§ **TASK DETAILS**
Repeat every record exactly as written, but leave out the pictures.

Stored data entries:
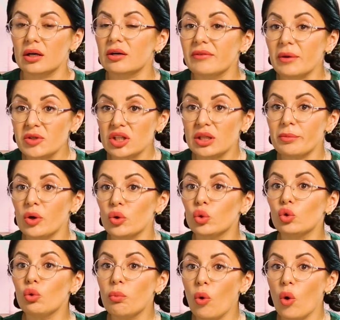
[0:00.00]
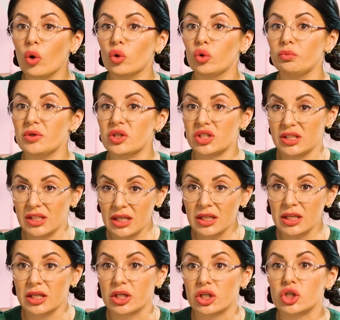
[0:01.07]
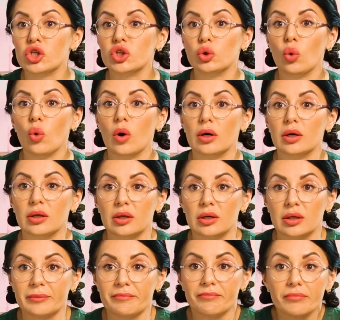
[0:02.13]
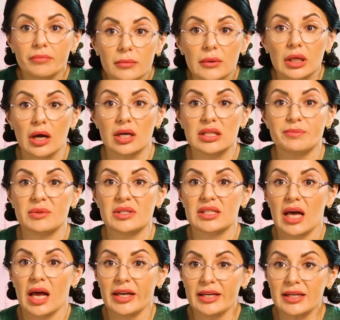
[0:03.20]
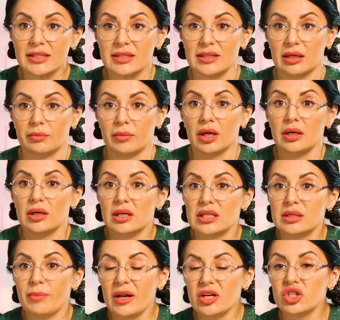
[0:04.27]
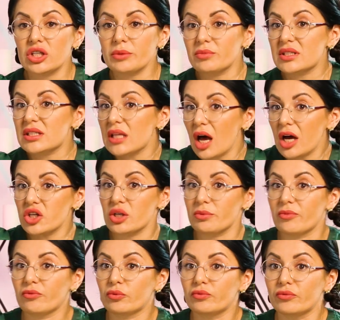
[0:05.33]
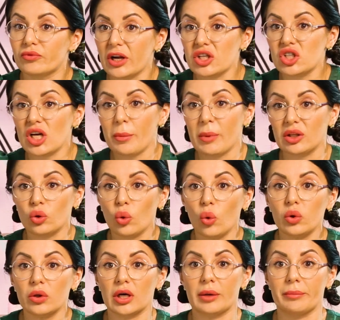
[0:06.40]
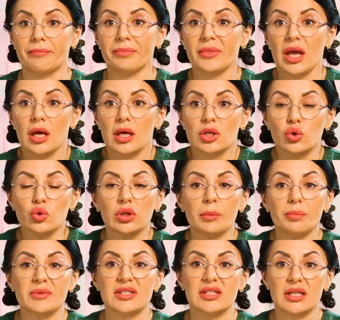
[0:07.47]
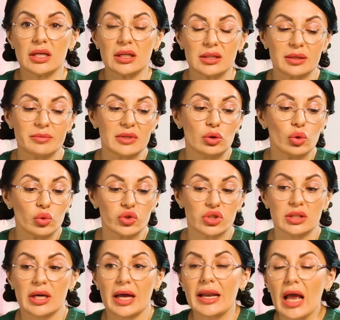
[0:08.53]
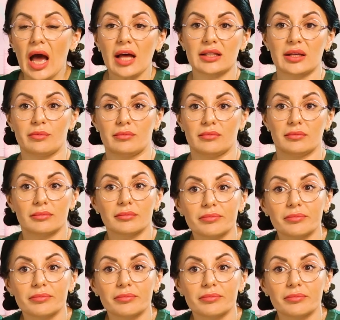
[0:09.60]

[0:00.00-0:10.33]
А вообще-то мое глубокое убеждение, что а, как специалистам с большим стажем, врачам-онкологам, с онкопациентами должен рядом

§ **RESULT FOR THIS EXERCISE**
[0:00.00]
[0:01.07]
[0:02.13]
[0:03.20]
[0:04.27]
[0:05.33]
[0:06.40]
[0:07.47]
[0:08.53]
[0:09.60]

[0:00.00-0:10.33]
А вообще-то мое глубокое убеждение, что а, как специалистам с большим стажем, врачам-онкологам, с онкопациентами должен рядом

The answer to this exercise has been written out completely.